Longtemps méprisé, voire ignoré, le cinéma chinois est désormais
célébré partout dans le monde... sauf dans son propre pays. A l'image
d'une Chine en plein bouleversement, la cinématographie est aujourd'hui
foisonnante, morcelée, à plusieurs vitesses et aux ambitions
contradictoires. En mettant de l'ordre là où il n'en existe plus guère, en
soulignant les virages et les lignes de force, en ouvrant une fenêtre sur
ce «regard des ombres», Luisa Prudentino fait assurément oeuvre
utile, y compris pour les Chinois qui ignorent toute la richesse et l'étendue
de leur production nationale.

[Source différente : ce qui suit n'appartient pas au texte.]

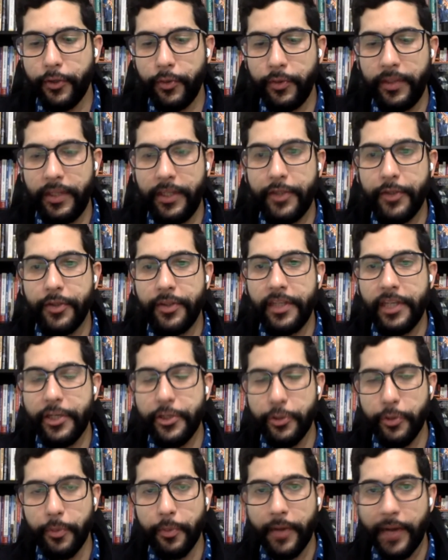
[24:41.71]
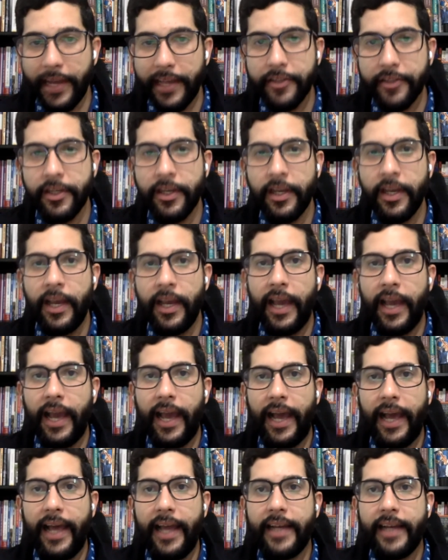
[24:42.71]
to the judicial branch
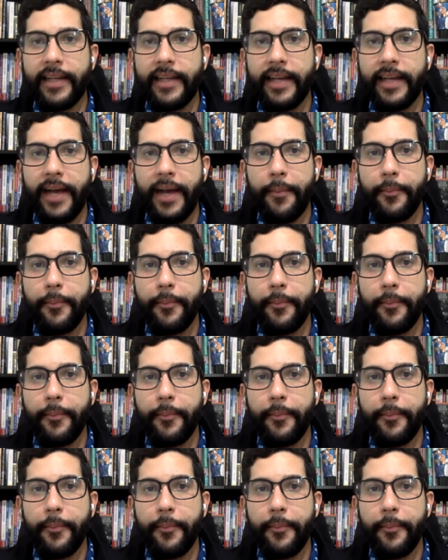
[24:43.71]
and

Au cinéma d'Etat encore marqué
par les exigences de la propagande, s'ajoute une production commerciale
de plus en plus classique proche des canons hollywoodiens et un
cinéma «underground» composé de films tournés sans autorisation et
qui ne sont pas distribués en Chine. Les jeunes réalisateurs y brossent,
sur un mode violemment satirique, le portrait d'une Chine qui n'en
finit pas de se reconstruire sur les ruines du communisme. Le cinéma
chinois offre aujourd'hui un prisme déformant mais formidable à l'histoire
à la fois tragique et grandiose de l'Empire du milieu.